**EXERCISE:**
Give the listing again word for word, excluding the pictures it contains.

**THE INPUT:**
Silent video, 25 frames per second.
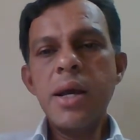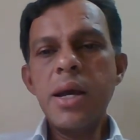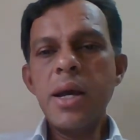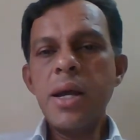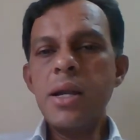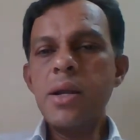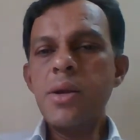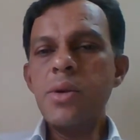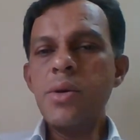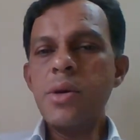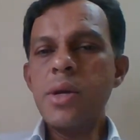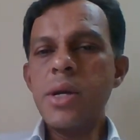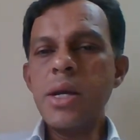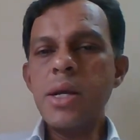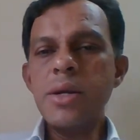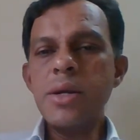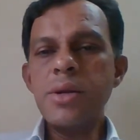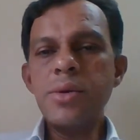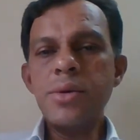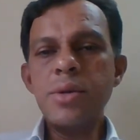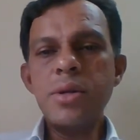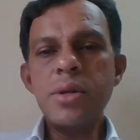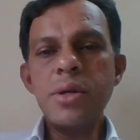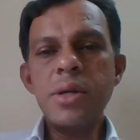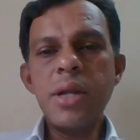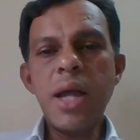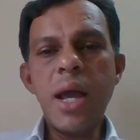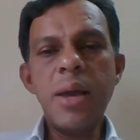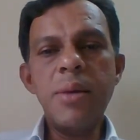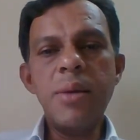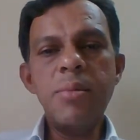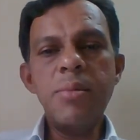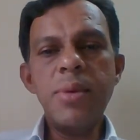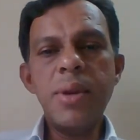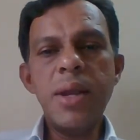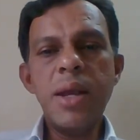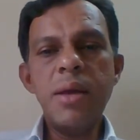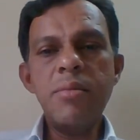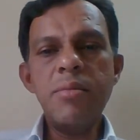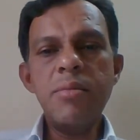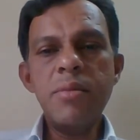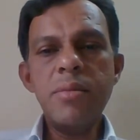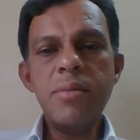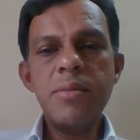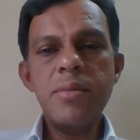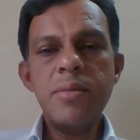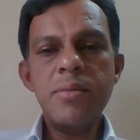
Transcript: and looking into the time frame,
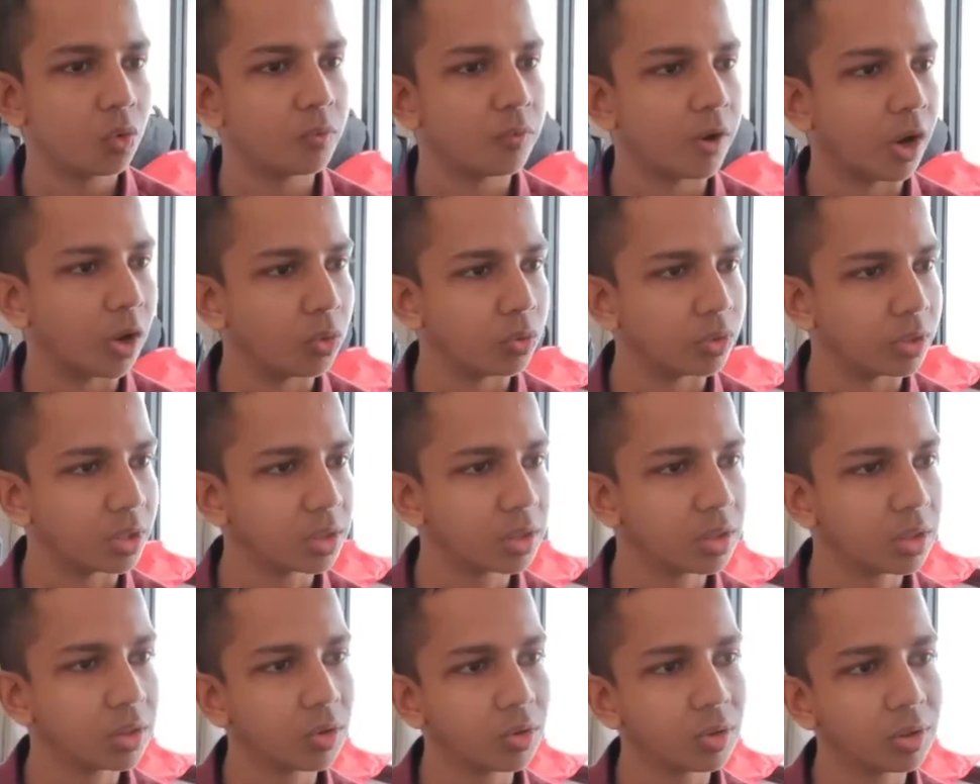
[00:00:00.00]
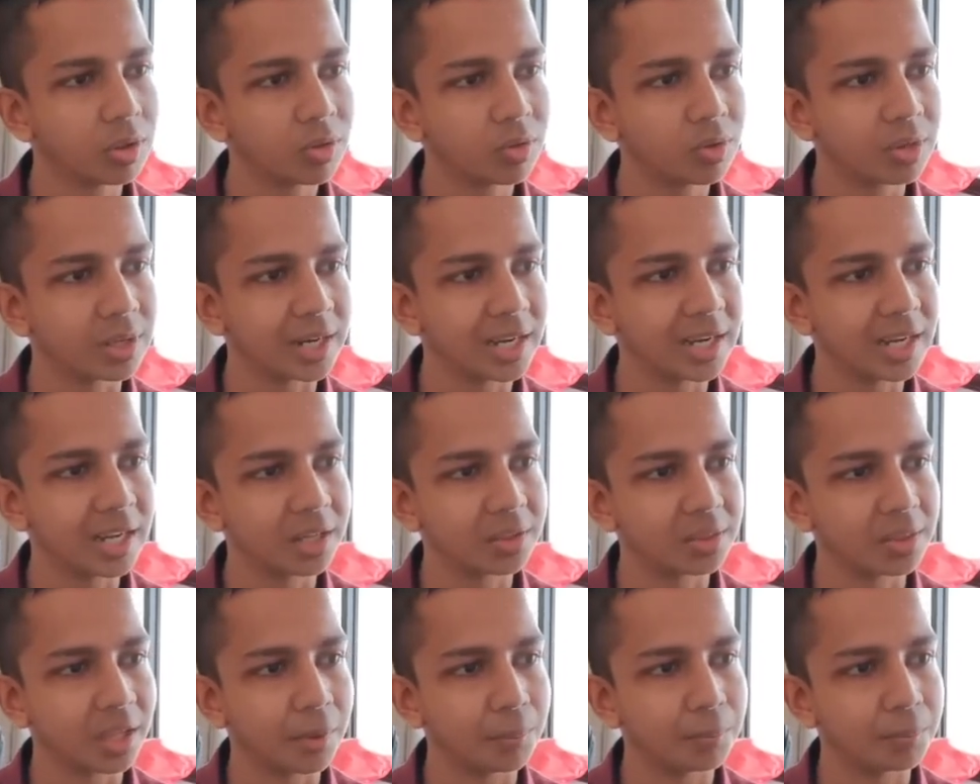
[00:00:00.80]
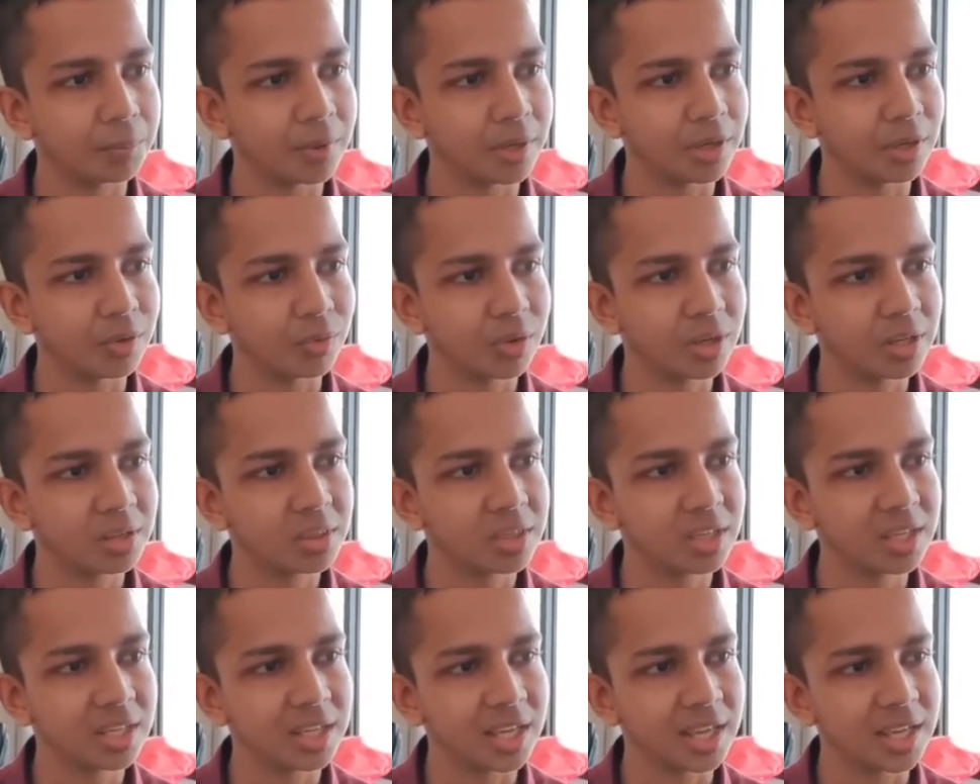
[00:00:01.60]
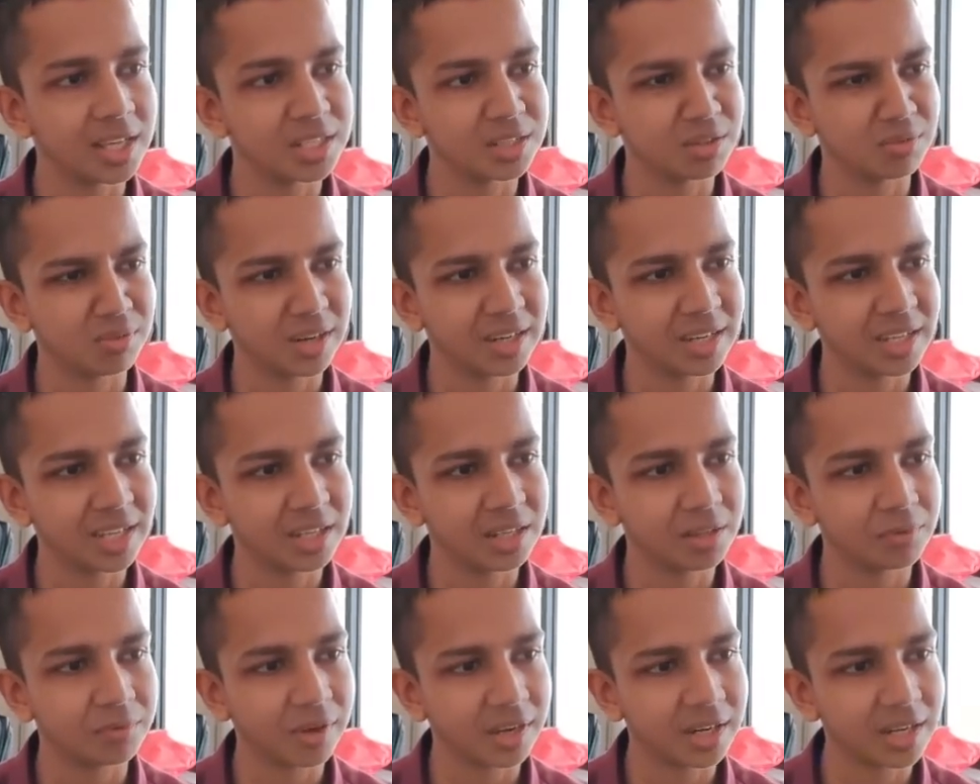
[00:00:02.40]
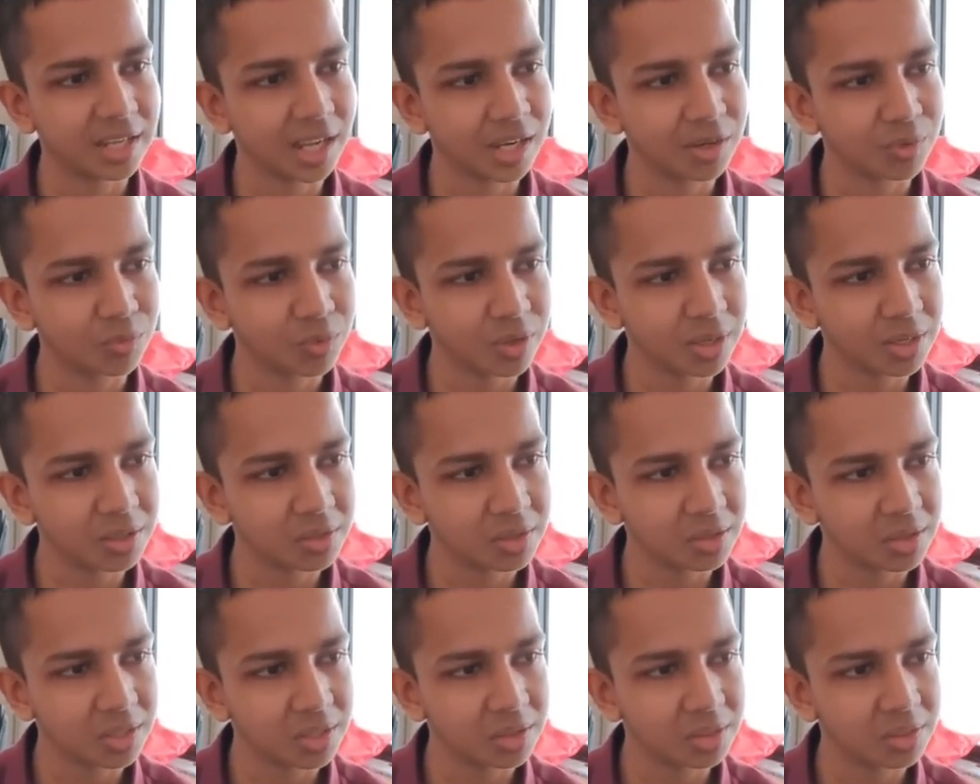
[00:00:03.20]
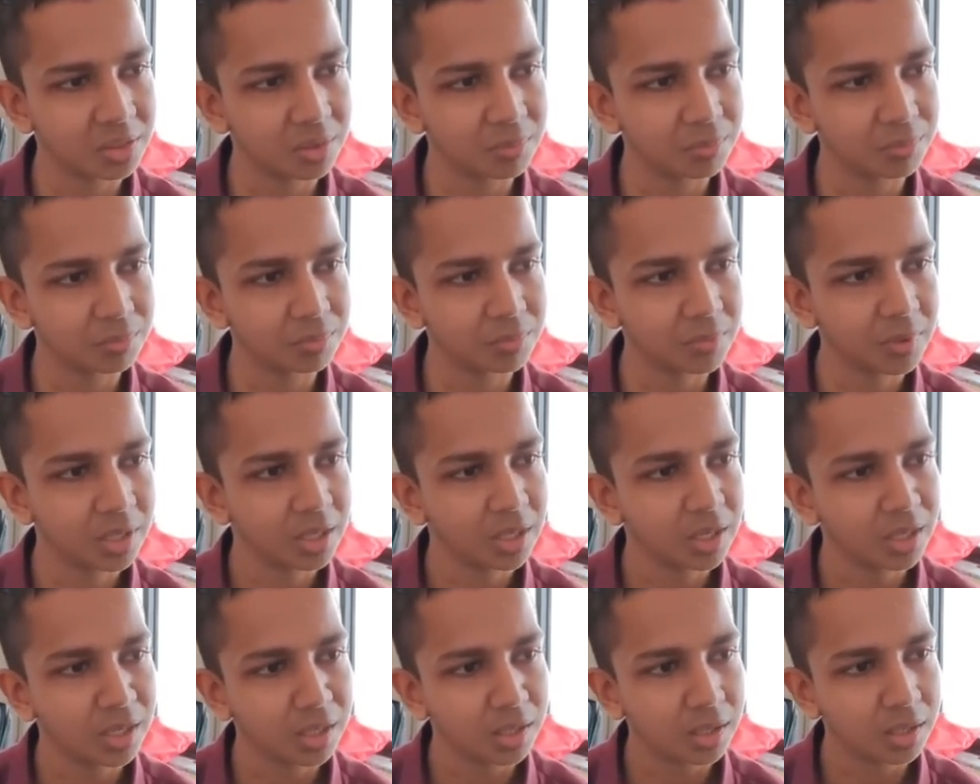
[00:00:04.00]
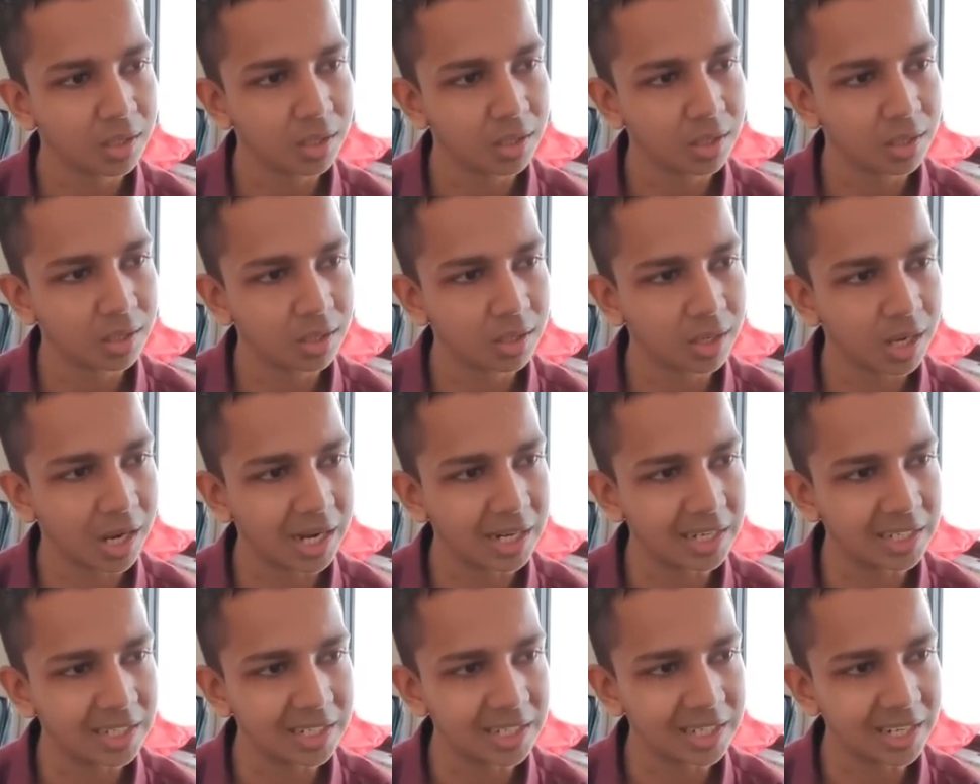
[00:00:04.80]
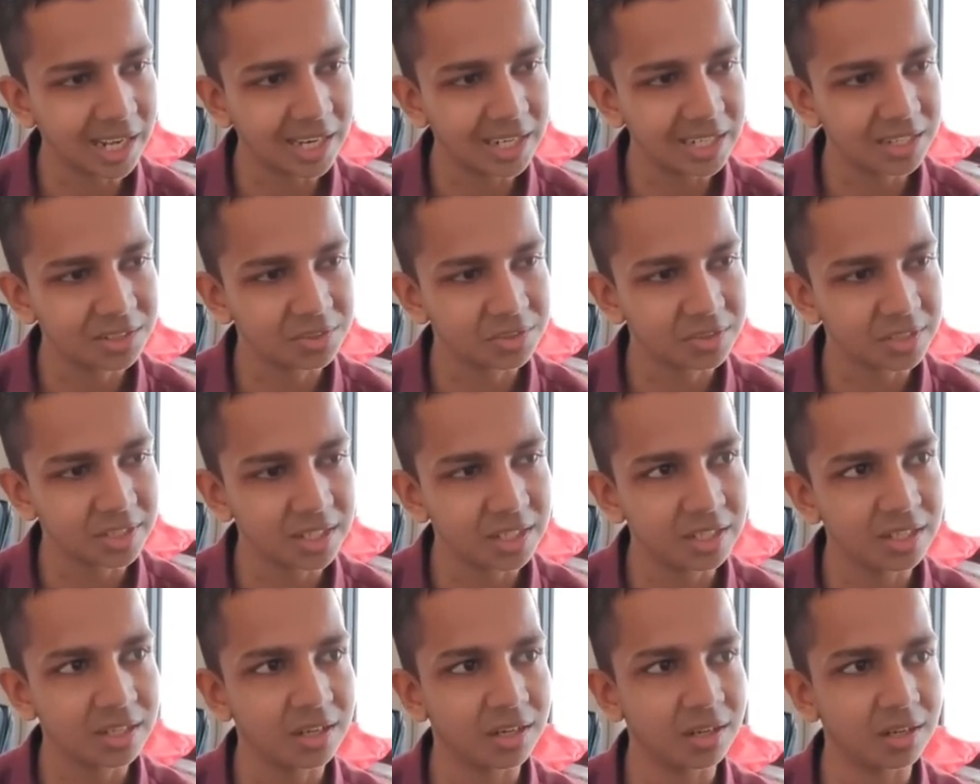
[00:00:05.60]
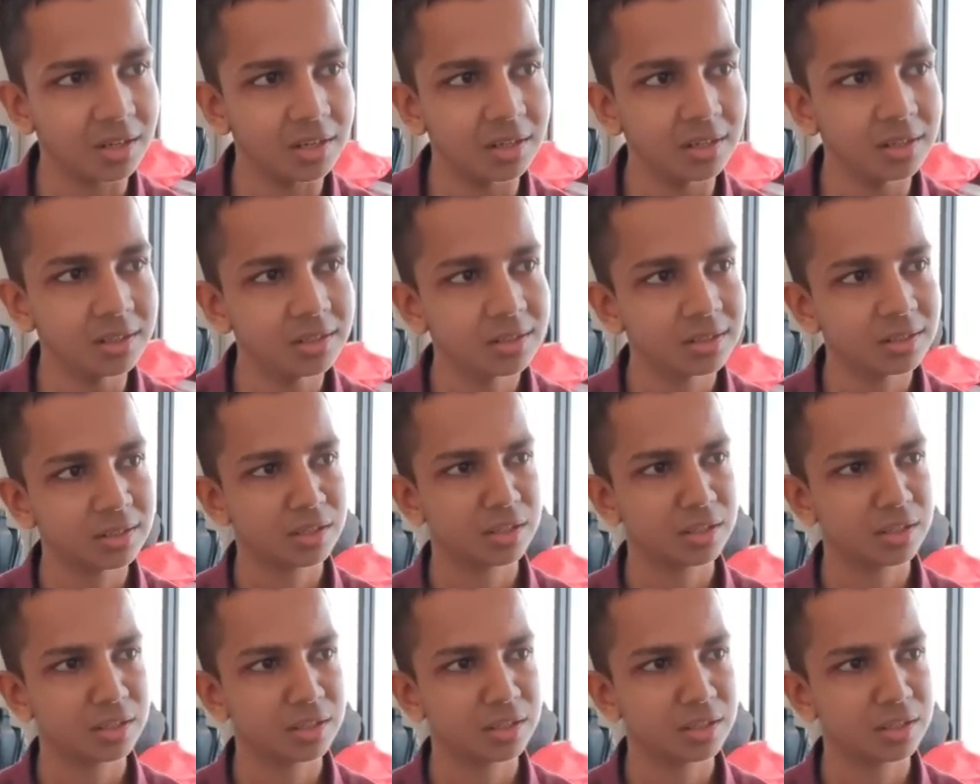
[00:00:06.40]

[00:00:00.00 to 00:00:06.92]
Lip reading: Oh wow, this is also a great example. You can see Ye Jawani Ye Diwani and you can see some underlined red color.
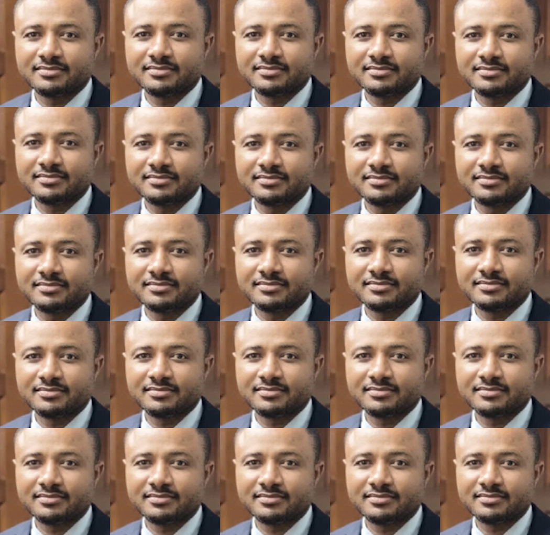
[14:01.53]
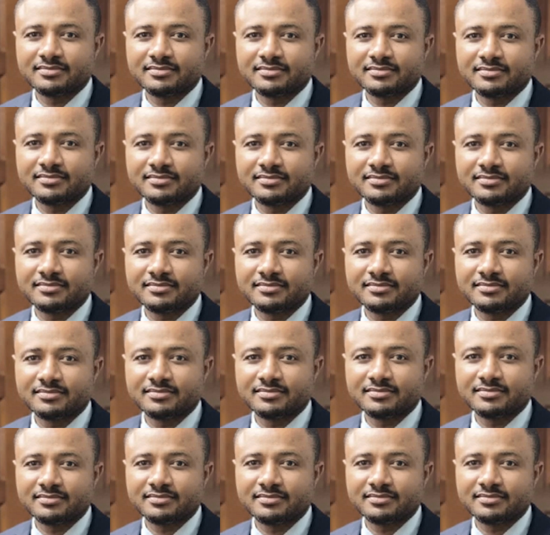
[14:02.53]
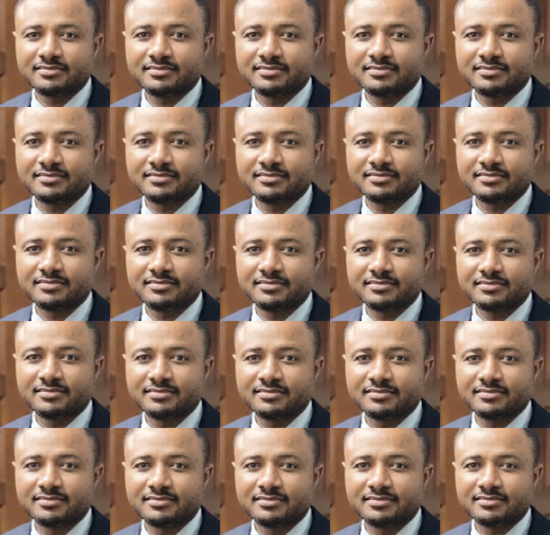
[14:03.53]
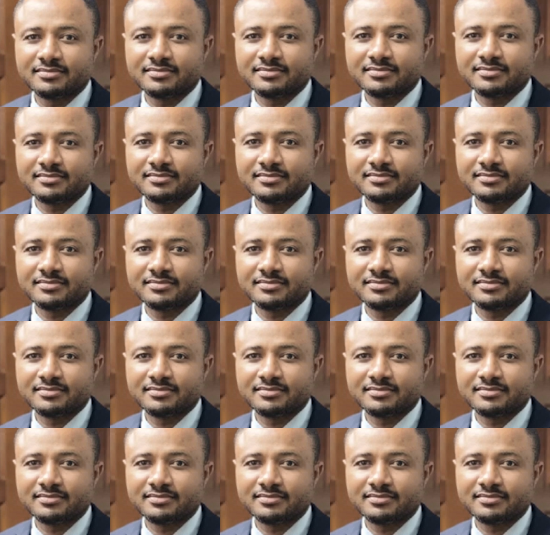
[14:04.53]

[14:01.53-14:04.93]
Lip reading: [no speech]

**RESPONSE AREA:**
Silent video, 25 frames per second.
Transcript: and looking into the time frame,
[00:00:00.00]
[00:00:00.80]
[00:00:01.60]
[00:00:02.40]
[00:00:03.20]
[00:00:04.00]
[00:00:04.80]
[00:00:05.60]
[00:00:06.40]

[00:00:00.00 to 00:00:06.92]
Lip reading: Oh wow, this is also a great example. You can see Ye Jawani Ye Diwani and you can see some underlined red color.
[14:01.53]
[14:02.53]
[14:03.53]
[14:04.53]

[14:01.53-14:04.93]
Lip reading: [no speech]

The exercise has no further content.